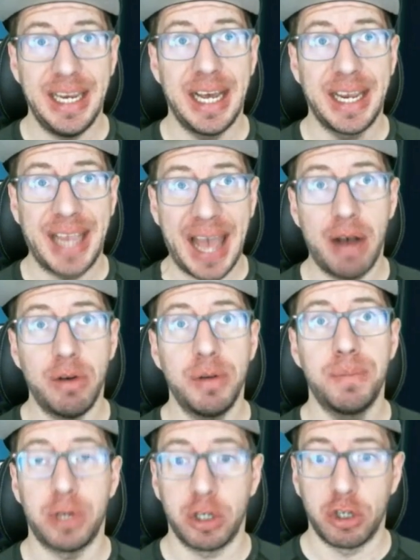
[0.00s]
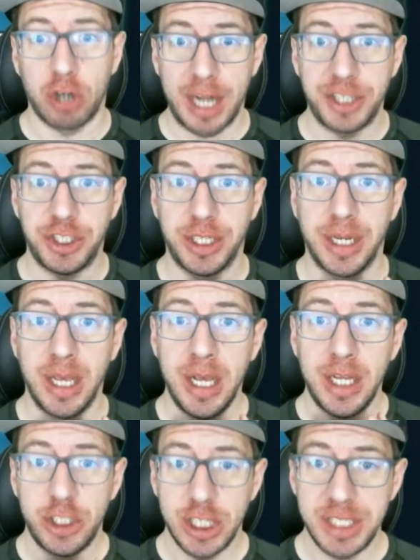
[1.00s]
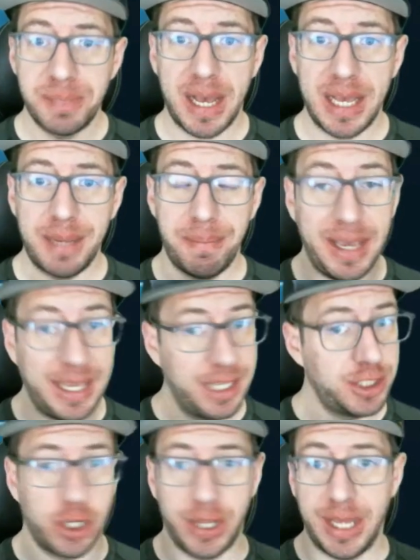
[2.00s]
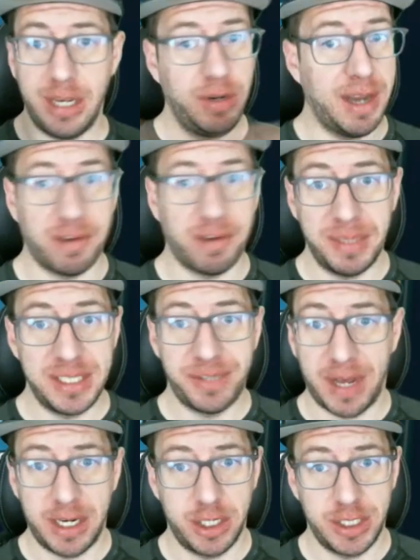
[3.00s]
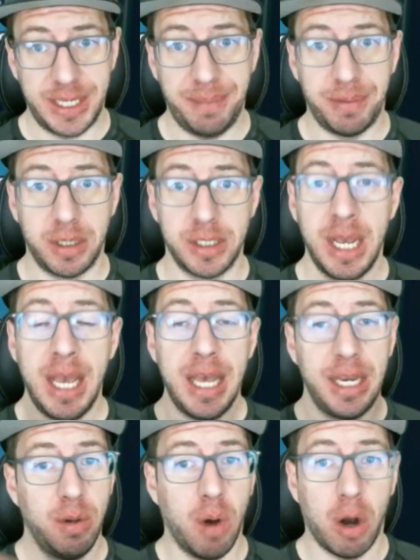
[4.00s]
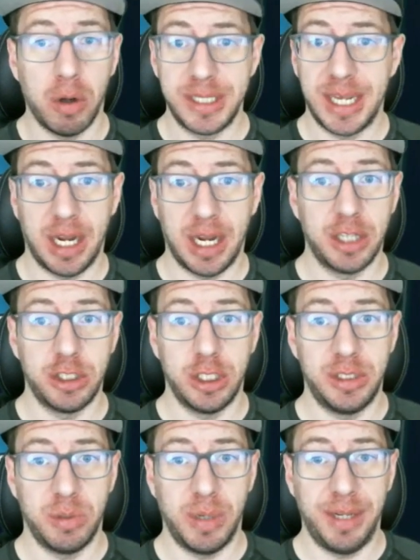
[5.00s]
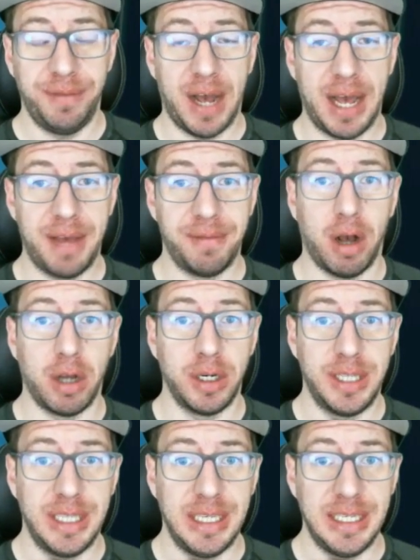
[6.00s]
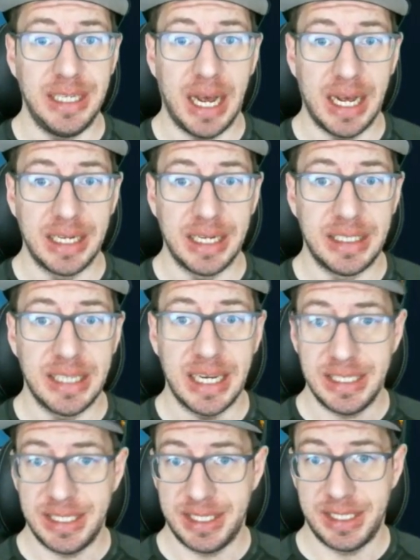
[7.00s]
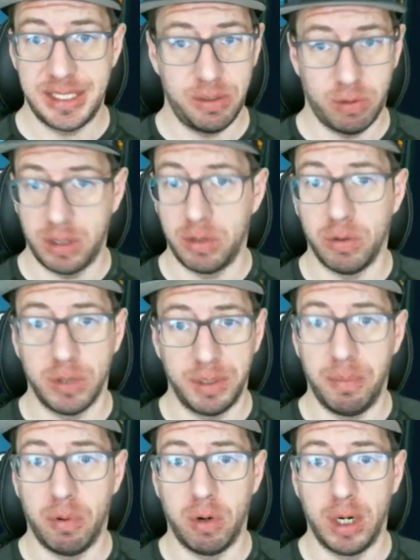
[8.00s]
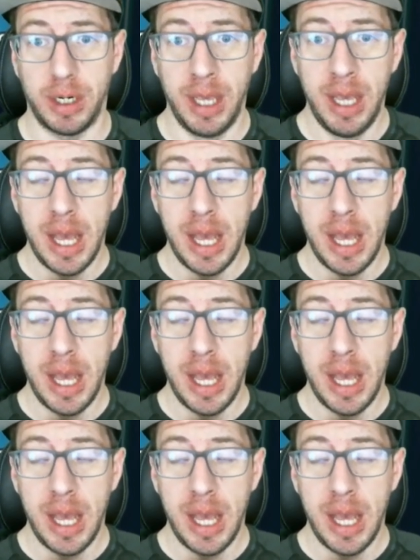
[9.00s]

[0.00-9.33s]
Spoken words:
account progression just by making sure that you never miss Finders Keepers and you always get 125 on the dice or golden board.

● **WHAT IS REQUIRED**:
Restate the records above word for word. Skip every picture.

● **WRITTEN RESPONSE**:
[0.00s]
[1.00s]
[2.00s]
[3.00s]
[4.00s]
[5.00s]
[6.00s]
[7.00s]
[8.00s]
[9.00s]

[0.00-9.33s]
Spoken words:
account progression just by making sure that you never miss Finders Keepers and you always get 125 on the dice or golden board.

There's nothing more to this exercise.